__Source material__:

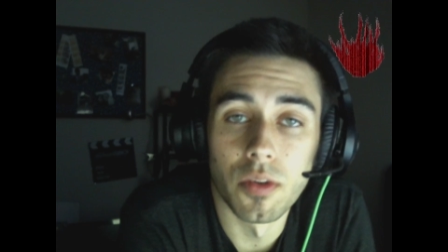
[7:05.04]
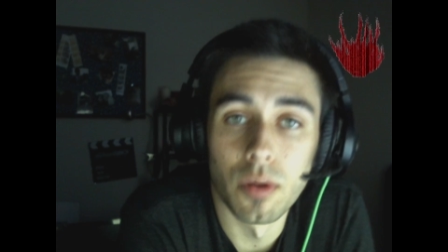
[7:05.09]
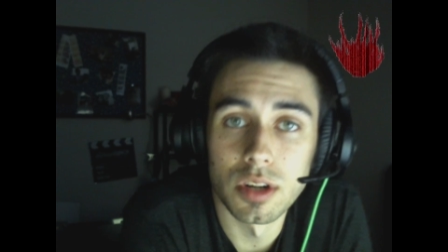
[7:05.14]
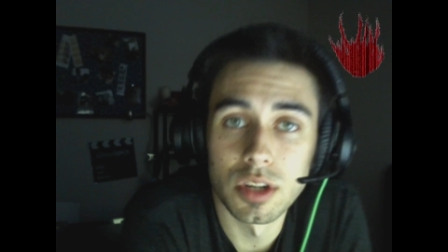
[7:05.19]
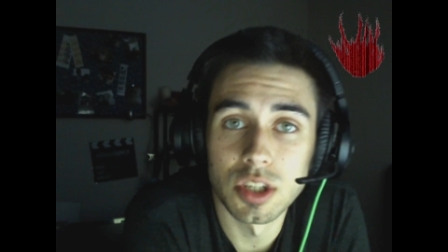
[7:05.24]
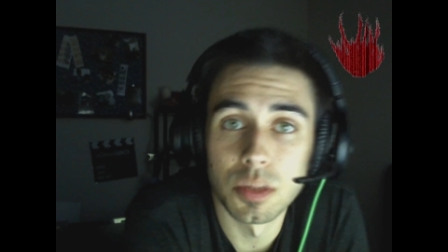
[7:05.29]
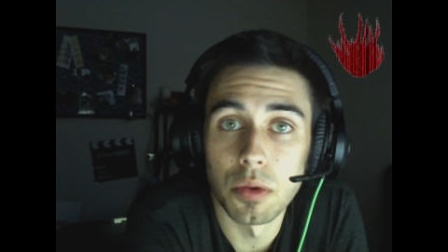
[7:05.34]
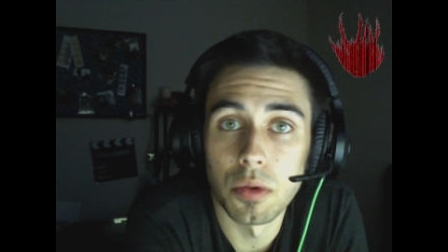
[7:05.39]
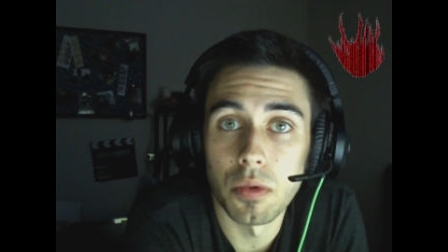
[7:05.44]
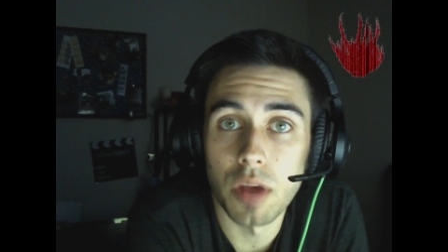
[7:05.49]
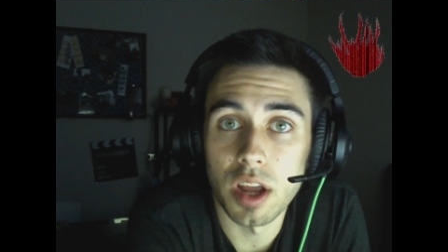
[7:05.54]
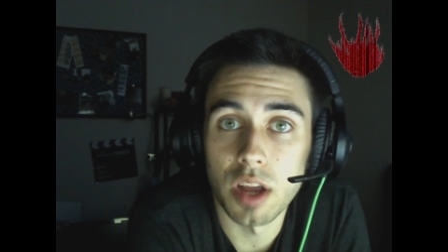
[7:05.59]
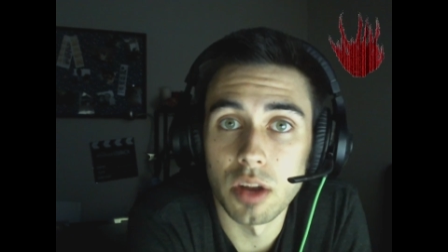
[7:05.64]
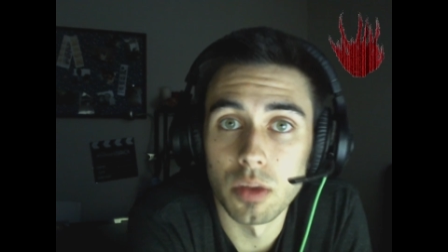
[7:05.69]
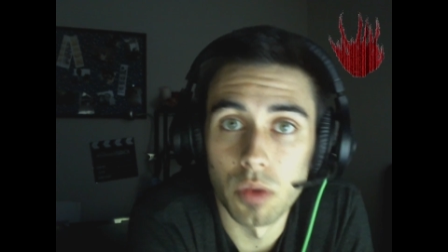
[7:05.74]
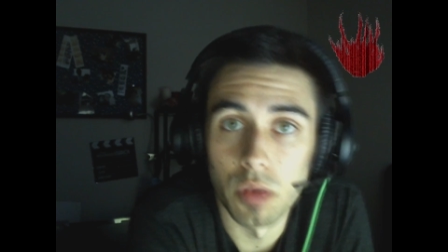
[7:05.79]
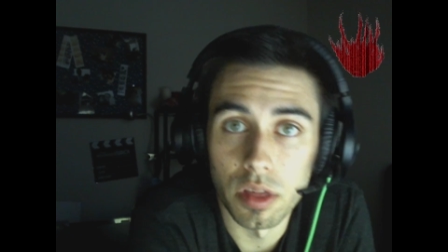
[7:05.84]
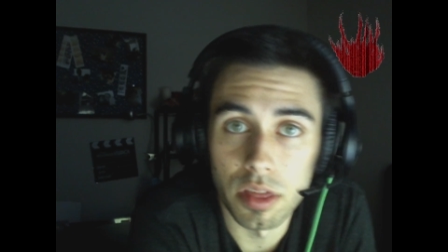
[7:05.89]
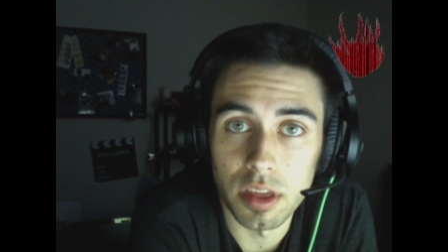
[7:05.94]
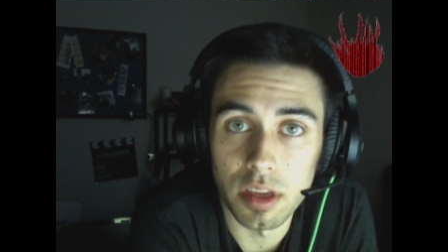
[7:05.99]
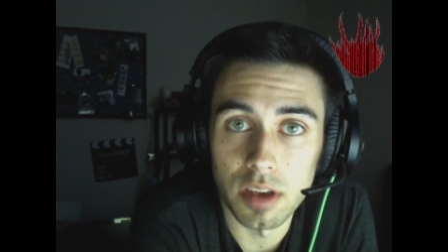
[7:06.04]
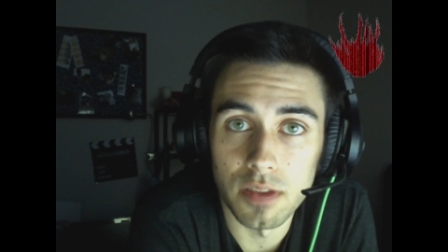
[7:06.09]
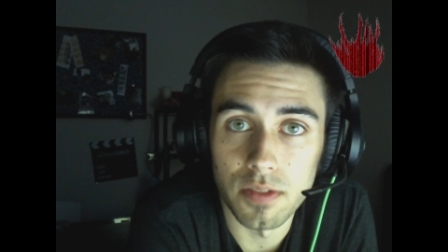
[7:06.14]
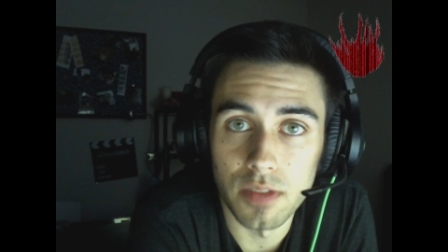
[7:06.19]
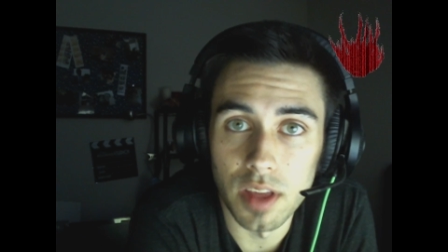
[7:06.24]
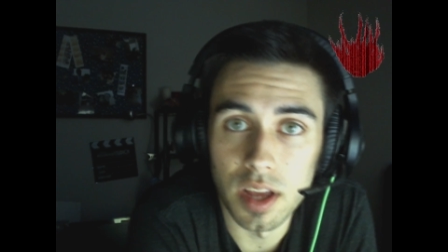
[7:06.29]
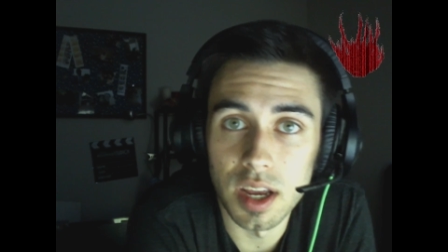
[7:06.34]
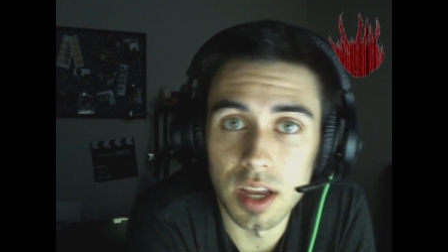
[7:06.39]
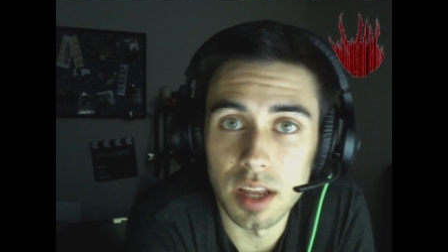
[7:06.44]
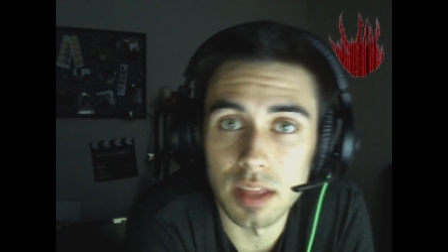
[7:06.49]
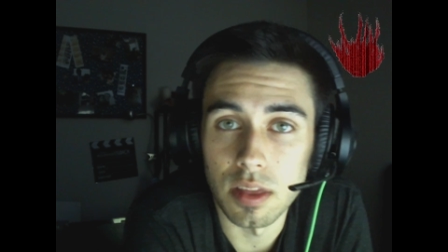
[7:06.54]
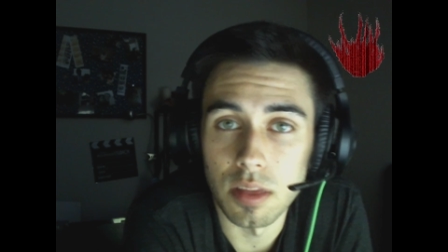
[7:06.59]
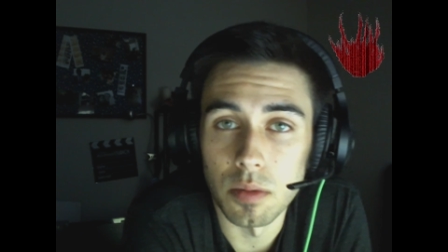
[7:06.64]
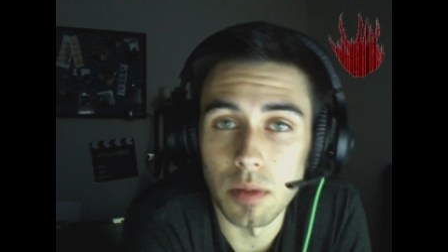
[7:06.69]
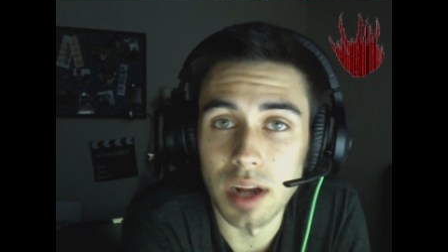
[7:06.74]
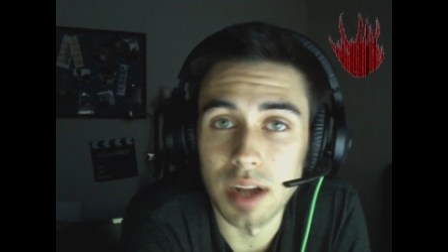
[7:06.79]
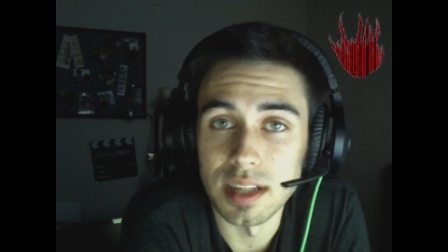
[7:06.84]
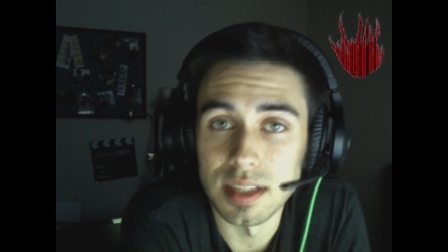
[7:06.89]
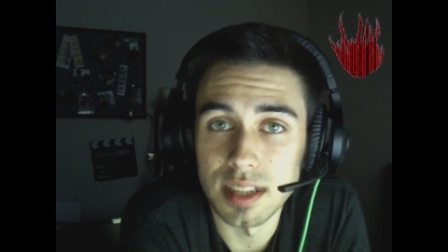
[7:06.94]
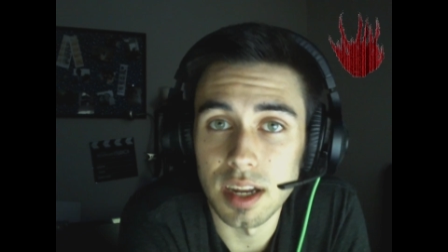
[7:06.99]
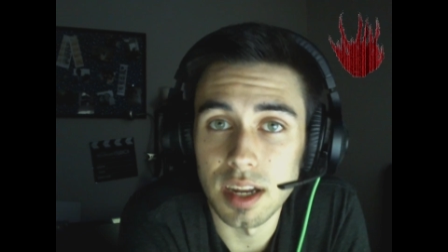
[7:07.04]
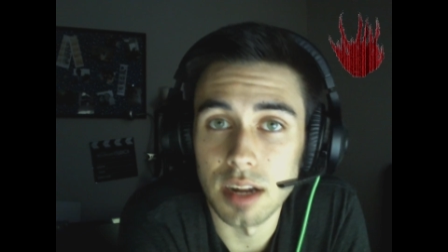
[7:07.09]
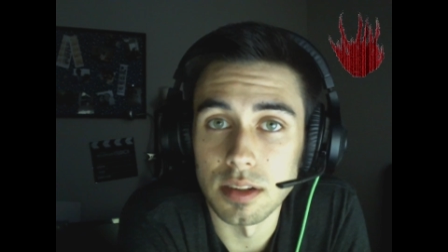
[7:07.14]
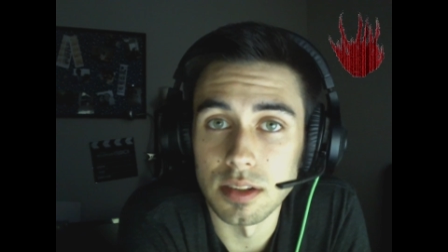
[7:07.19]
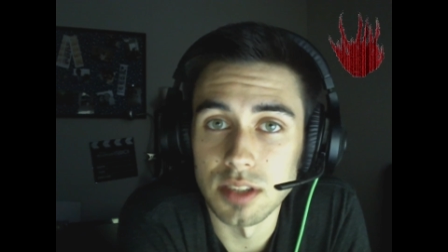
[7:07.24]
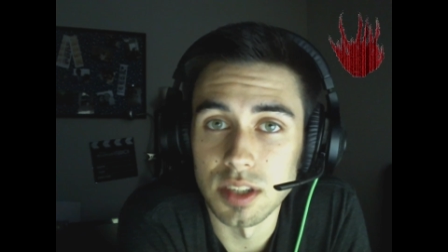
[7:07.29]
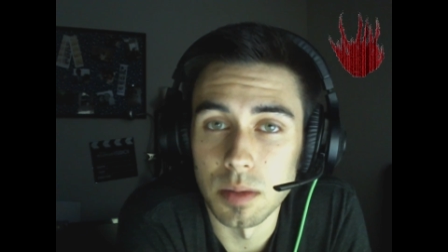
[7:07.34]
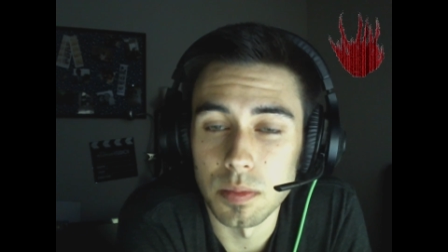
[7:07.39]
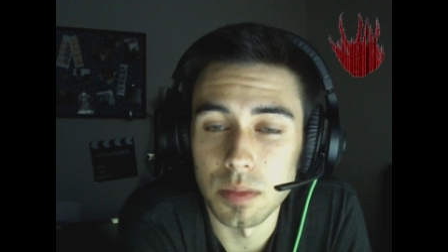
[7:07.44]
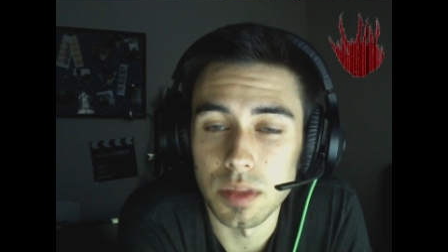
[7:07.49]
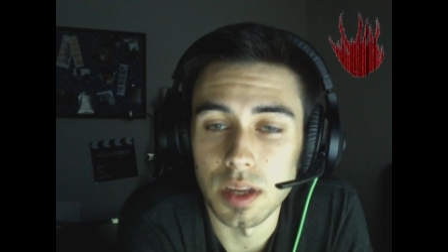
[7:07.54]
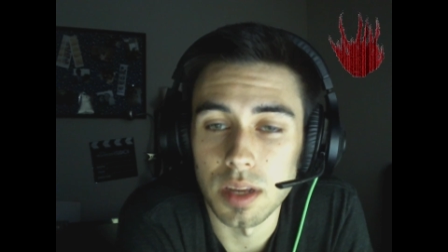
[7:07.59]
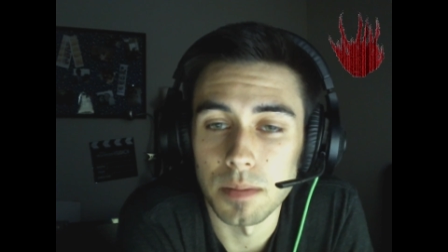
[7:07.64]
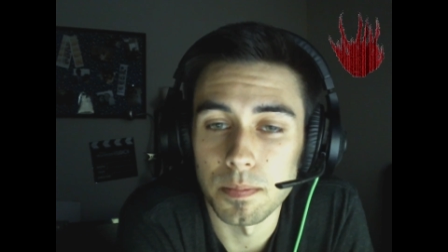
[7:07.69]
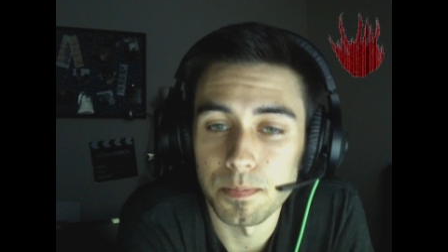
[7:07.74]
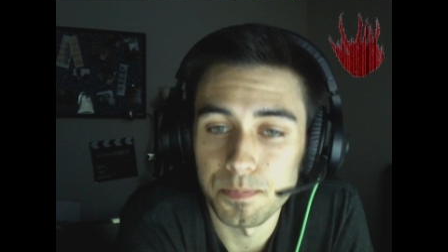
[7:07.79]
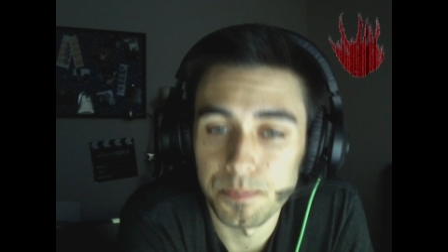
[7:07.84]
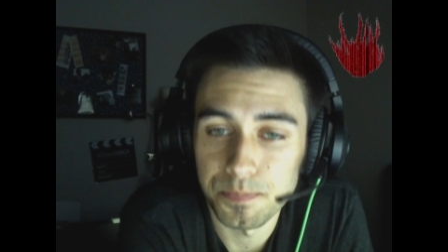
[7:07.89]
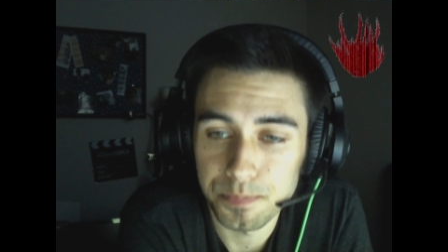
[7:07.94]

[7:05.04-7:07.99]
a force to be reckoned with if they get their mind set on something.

__To do__:
Repeat the listing above word for word, omitting the pictures.

__Completed task__:
[7:05.04]
[7:05.09]
[7:05.14]
[7:05.19]
[7:05.24]
[7:05.29]
[7:05.34]
[7:05.39]
[7:05.44]
[7:05.49]
[7:05.54]
[7:05.59]
[7:05.64]
[7:05.69]
[7:05.74]
[7:05.79]
[7:05.84]
[7:05.89]
[7:05.94]
[7:05.99]
[7:06.04]
[7:06.09]
[7:06.14]
[7:06.19]
[7:06.24]
[7:06.29]
[7:06.34]
[7:06.39]
[7:06.44]
[7:06.49]
[7:06.54]
[7:06.59]
[7:06.64]
[7:06.69]
[7:06.74]
[7:06.79]
[7:06.84]
[7:06.89]
[7:06.94]
[7:06.99]
[7:07.04]
[7:07.09]
[7:07.14]
[7:07.19]
[7:07.24]
[7:07.29]
[7:07.34]
[7:07.39]
[7:07.44]
[7:07.49]
[7:07.54]
[7:07.59]
[7:07.64]
[7:07.69]
[7:07.74]
[7:07.79]
[7:07.84]
[7:07.89]
[7:07.94]

[7:05.04-7:07.99]
a force to be reckoned with if they get their mind set on something.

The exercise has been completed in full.